I do not judge those women, I do not think what they did was wrong. I still believe that no one should be forced to carry an unwanted pregnancy. My desire for a child has nothing to do with the decisions others make for themselves. I know firsthand how taxing and dangerous pregnancy can be. We all have desperate times, desperate situations. The last thing I said for the sake of the recorder in the operating room before the anesthesia kicked in was answering the doctor's question, 'For the record, this was a pregnancy you desired, correct?' My answer was, 'yes, very much'. The next thing I knew, two hours had passed and I was waking up in recovery.

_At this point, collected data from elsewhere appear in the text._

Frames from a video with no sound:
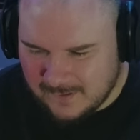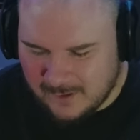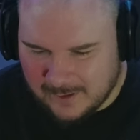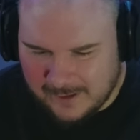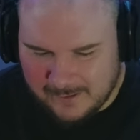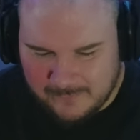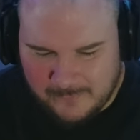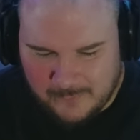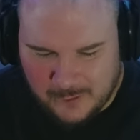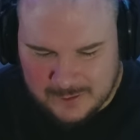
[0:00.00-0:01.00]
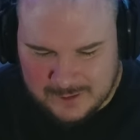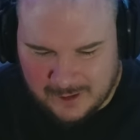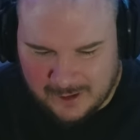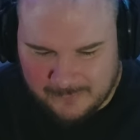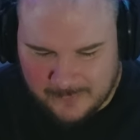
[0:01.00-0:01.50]
Okay, first
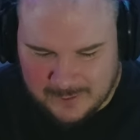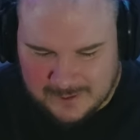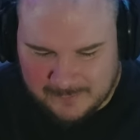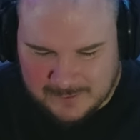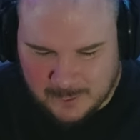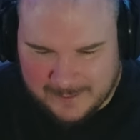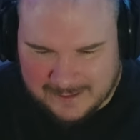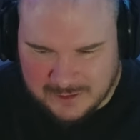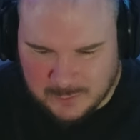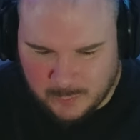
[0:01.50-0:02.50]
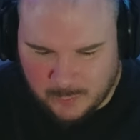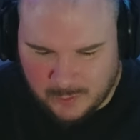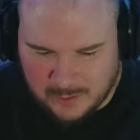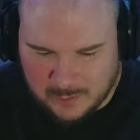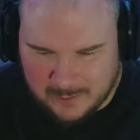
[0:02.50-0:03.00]
off, let's go back just
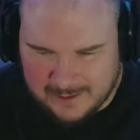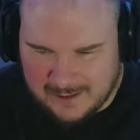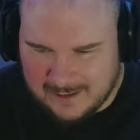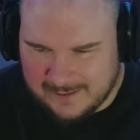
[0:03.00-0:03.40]
real quick.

A friend asked me if I get excited anymore when I get pregnant and the answer is 'yes, but'. My excitement is tempered with caution. For me a positive pregnancy test means next to nothing. An ultrasound guarantees nothing. I could not have predicted that a sixty day gap in ten solid years of health insurance would have resulted as it did. I thought that pregnancy was the one. I thought that because I saw that tiny beating heart we were going to make it. Only one of us did. My perseverance, my optimism, my faith and my hope have slowly become insidious. I thought I was a force of nature that could take on anything the world brought my way. It turned out I hadn't actually considered what the worst was. This wasn't even close to the worst thing that could have happened.
Possibly the absolutely most important thing that I can tell anyone who actually this whole story is that I am one of the lucky ones. I wake up every day thankful. To be bitter would be to take for granted the things I do have. My experience was horrific, but I am educated, employed, married, and financially stable. I have a large support network. I have good credit. I'm in my thirties, not twenties or teens. I could have afforded a D&C if I had no other choice. I was able to cover my hospital bills out of pocket. I can seek support when I need it. In less than a week I will have health insurance and I plan to never ever be without it again.

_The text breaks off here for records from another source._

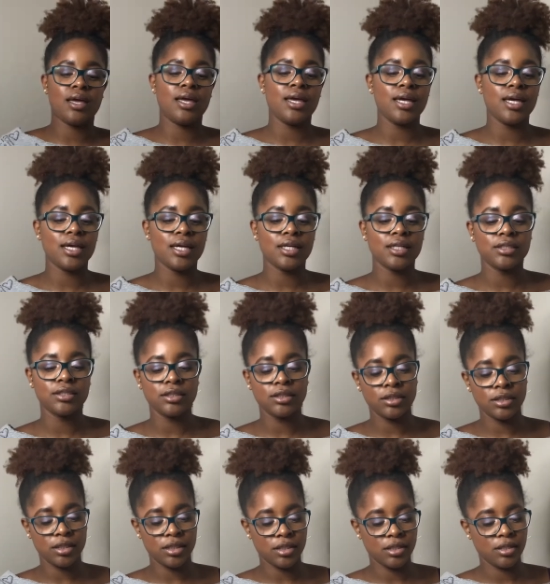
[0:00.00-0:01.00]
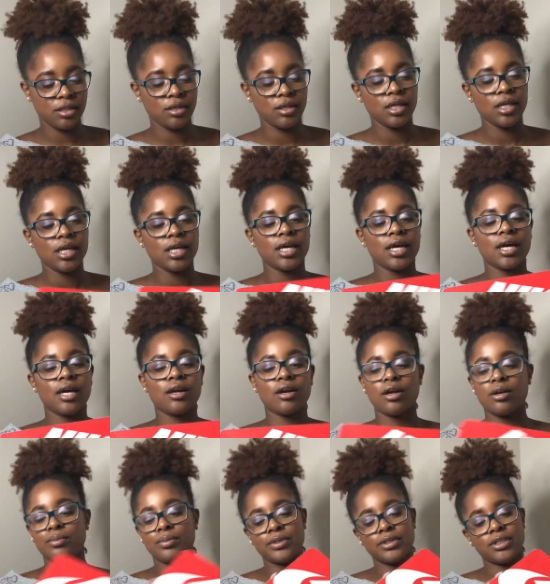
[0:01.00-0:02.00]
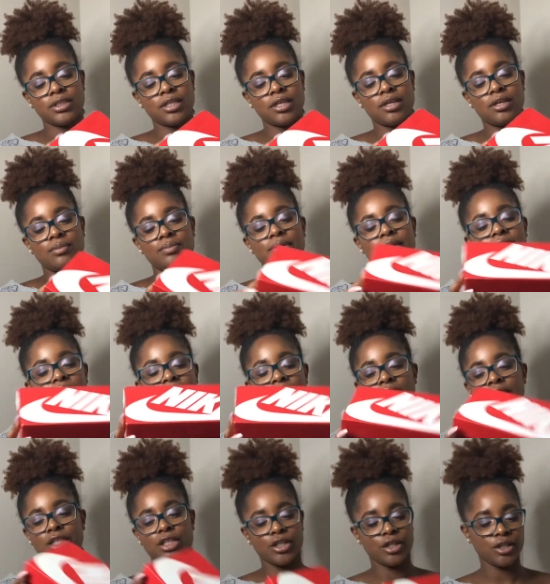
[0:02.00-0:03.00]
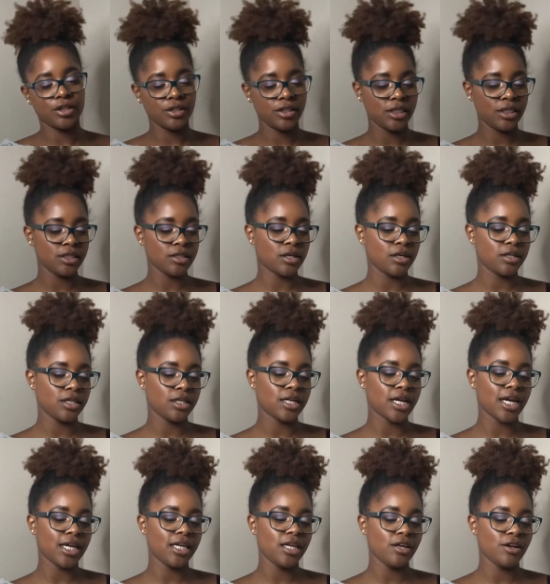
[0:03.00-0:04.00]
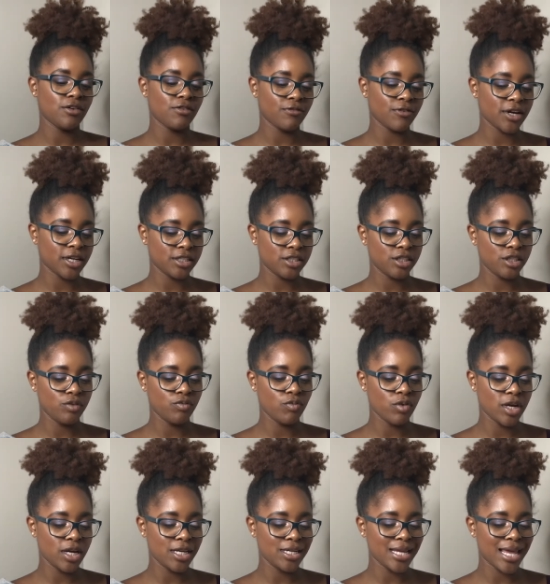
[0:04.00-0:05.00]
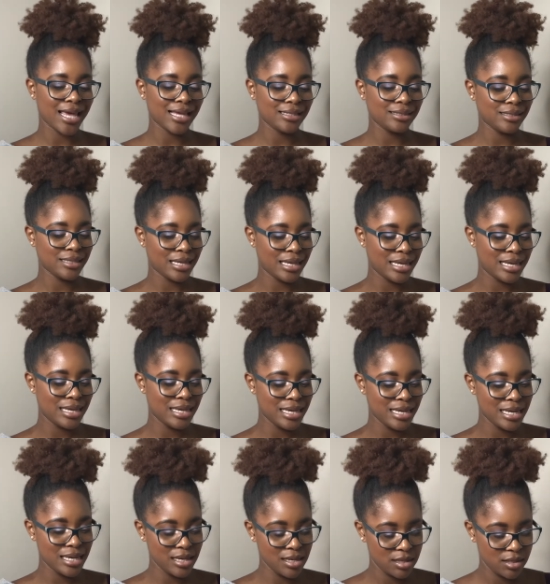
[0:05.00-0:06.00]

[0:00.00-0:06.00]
And got her for some sneakers. These are the Nike Huarache Run SE.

I can imagine that this situation, or any situation like it, might have been a thousand times worse if I didn't have the resources and advantages I had. I don't know why those others women were at Planned Parenthood that day, but I do know that we make the best decisions of the options available to us. I can't impress on people enough the absolute necessity for women's healthcare providers like Planned Parenthood. They save lives.
And I will leave you with that.
In the Desert
In the desert
I saw a creature, naked, bestial,
Who, squatting upon the ground,
Held his heart in his hands,
And ate of it.
I said, “Is it good, friend?”
“It is bitter—bitter,” he answered;
“But I like it
“Because it is bitter,“And because it is my heart.”